What is it that I know?
I knew I had asked the right question. It wasn’t much, but at that moment it felt pretty darn good.
So why had she come to see me?
Twenty long seconds passed.
“I don’t know what you mean. Why did I come to see you? I need your help to… get the situation with Sterling taken care of.”
“Really?” I said. Her defenses had stiffened and become awkward as she tried to parry my thrust. My compassion for her swelled. With my simple question I was trying to sound dubious. It wasn’t too difficult.
She dissembled. “What else could it be?” Gibbs asked. “I can’t live with-what he’s done. What else could it be?”
A tough question, one I was not prepared to answer.
I knew she wasn’t, either.
I asked myself another tough question: Well, Doctor, if this isn’t all about sex and murder, what is it about?
Something else.
Deep in my gut I believed that Gibbs Storey was distracting me. First with her tale of murder. Then with the suggestion of serial murder. And now with sex in St. Tropez. I had to give her credit. As distractions, those were good hooks. Major league hooks. And yet I’d taken the bait for only three days.
Not too bad. For me, anyway. Skilled sociopaths had been known to suck me in and drag me along in their off-Broadway dramatics for months at a time. Diane liked to say that when sociopaths had me for lunch, they didn’t spit out the bones until bedtime.
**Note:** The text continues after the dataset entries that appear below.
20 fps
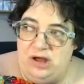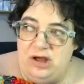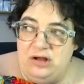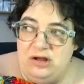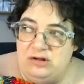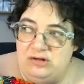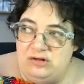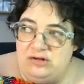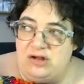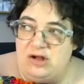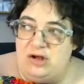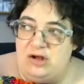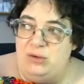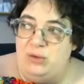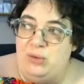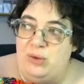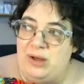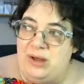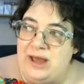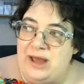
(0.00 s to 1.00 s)

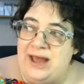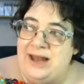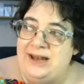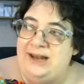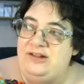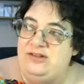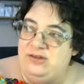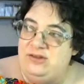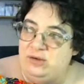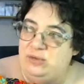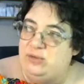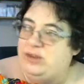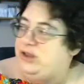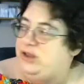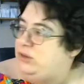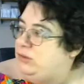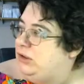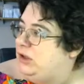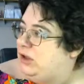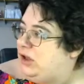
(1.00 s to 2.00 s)
So any tool that
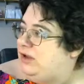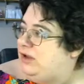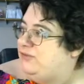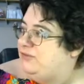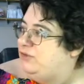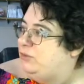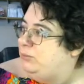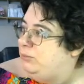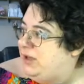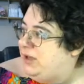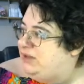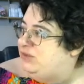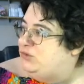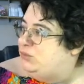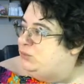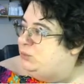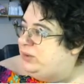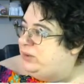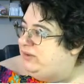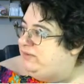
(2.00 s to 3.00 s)
you can cut through
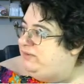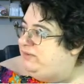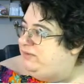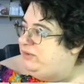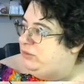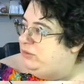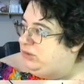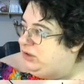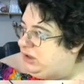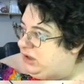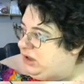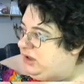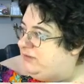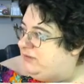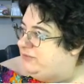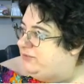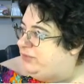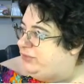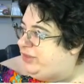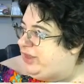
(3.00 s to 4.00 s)
metal with, you can cut
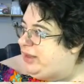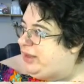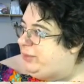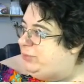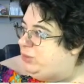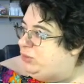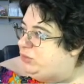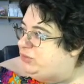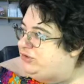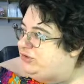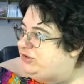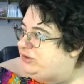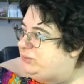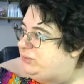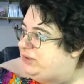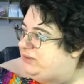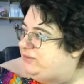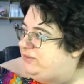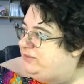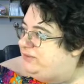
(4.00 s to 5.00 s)
through that epoxy
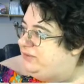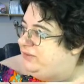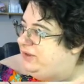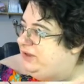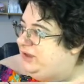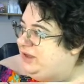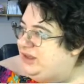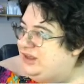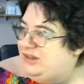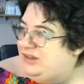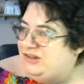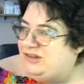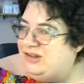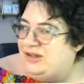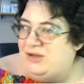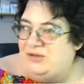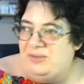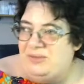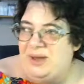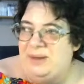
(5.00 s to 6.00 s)
with.
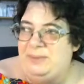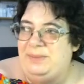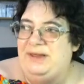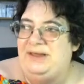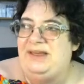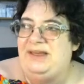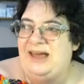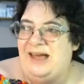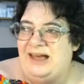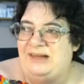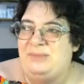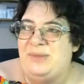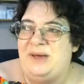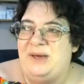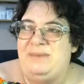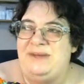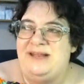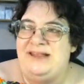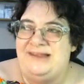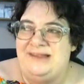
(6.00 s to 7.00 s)
So maybe
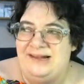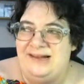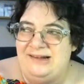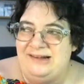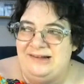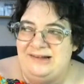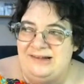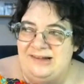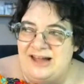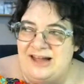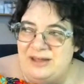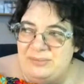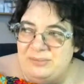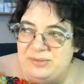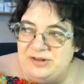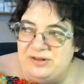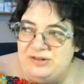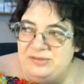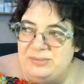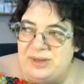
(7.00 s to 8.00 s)
tin
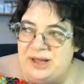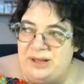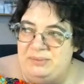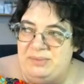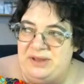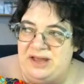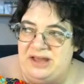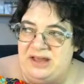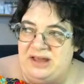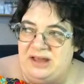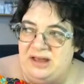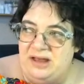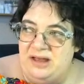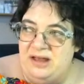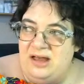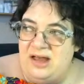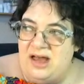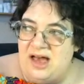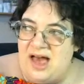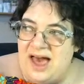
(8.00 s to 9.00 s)
snips, maybe
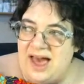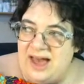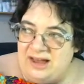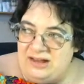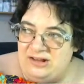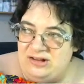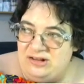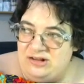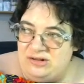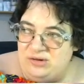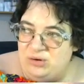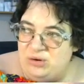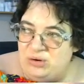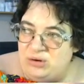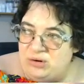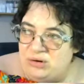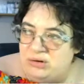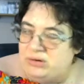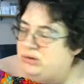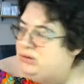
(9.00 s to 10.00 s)

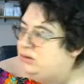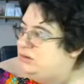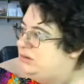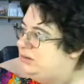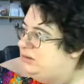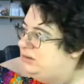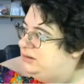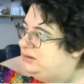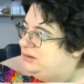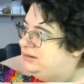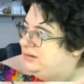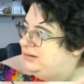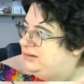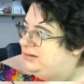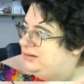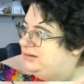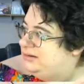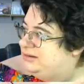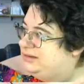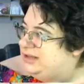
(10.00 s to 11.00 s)
hacksaw,
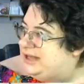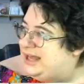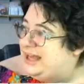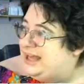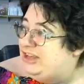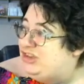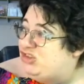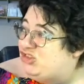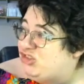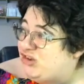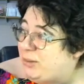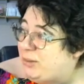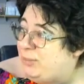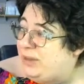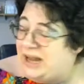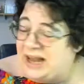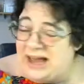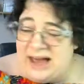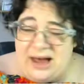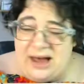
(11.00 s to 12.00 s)
get your
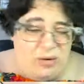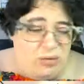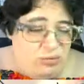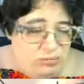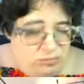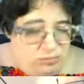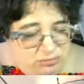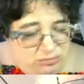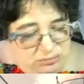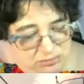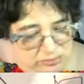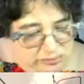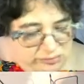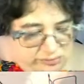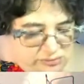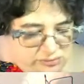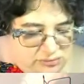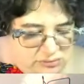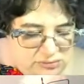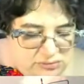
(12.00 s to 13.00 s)
Dremel out.
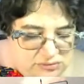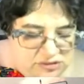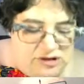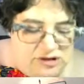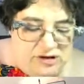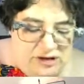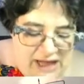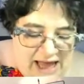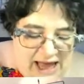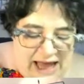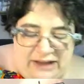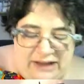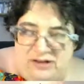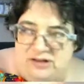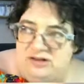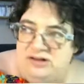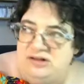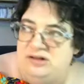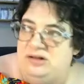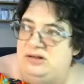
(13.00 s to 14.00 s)
So
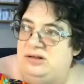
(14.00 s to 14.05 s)
yes,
Diagnostically I didn’t think Gibbs was a sociopath, but her diversion ammunition was as high quality as anything I’d run across recently.
The fact that I thought Gibbs was setting up psychological screens with me didn’t mean I no longer believed her contention that Sterling was a murderer. And it didn’t mean I no longer believed her tale about the summer thing on the yacht in St. Tropez. Nor did it mean I felt her efforts to dissemble were consciously driven.
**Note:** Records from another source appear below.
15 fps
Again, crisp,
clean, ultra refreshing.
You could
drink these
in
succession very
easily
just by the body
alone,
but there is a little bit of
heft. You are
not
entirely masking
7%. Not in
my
My conclusion about her psychological deke-that’s one of Sam’s hockey words-wasn’t even a hundred percent firm. From a therapy perspective, I wasn’t prepared to put it to her in the form of an interpretation, or a confrontation. But it was my new working hypothesis: Gibbs was talking about murder and sex as a way of distracting me-and yes, possibly herself-from something that felt even more psychologically dangerous to her.
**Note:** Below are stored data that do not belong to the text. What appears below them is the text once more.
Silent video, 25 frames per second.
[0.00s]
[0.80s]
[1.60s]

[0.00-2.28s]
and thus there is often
So what was more dangerous than extramarital sex and a husband who was a murderer?
Her final words of the session surprised me. She said, “It’s as though you can read my mind.”
I left her thought there, hanging. The truth was, I couldn’t read minds.
On good days I could see a short ways into the dark, but that’s as far as it ever went.
I should have predicted it, of course, but I wasn’t prepared for Sam’s vulnerability. He had always been the tough guy. But that day, despite his size, he seemed frail and more than a little frightened.
A few hours after my appointment with Gibbs, Sam and I walked from his home near Community Hospital over to North Boulder Park. He met me outside by the curb. He was carrying a pedometer that he didn’t understand how to use, and he futzed with it continually for a couple of blocks before he cursed at it and stuck it into the pocket of his sweatpants. It was apparent that he had about as much faith in the operation of the thing as he did in the diameter of the opening of his coronary arteries.
I was lugging lunch in a shopping bag that had originally been used to cart home a toaster from Peppercorn on the Mall. Lauren had packed hummus and roasted vegetable sandwiches on flatbread for Sam and me. Dessert was first-of-the-season Clementine tangerines. The beverage was caffeine-free green tea. I considered the homemade meal a special treat. Sam, I was afraid, would consider it evidence of all that was wrong with Boulder.
We did a lap around the park before we chose a place to sit and eat. Boulder was getting one of the latest extended Indian summer sojourns I could recall. The day was glorious.
Once we were seated, Sam didn’t jump to unwrap his sandwich. He had two fingers on the underside of his wrist and his eyes on his wristwatch. “I think I’m okay,” he said.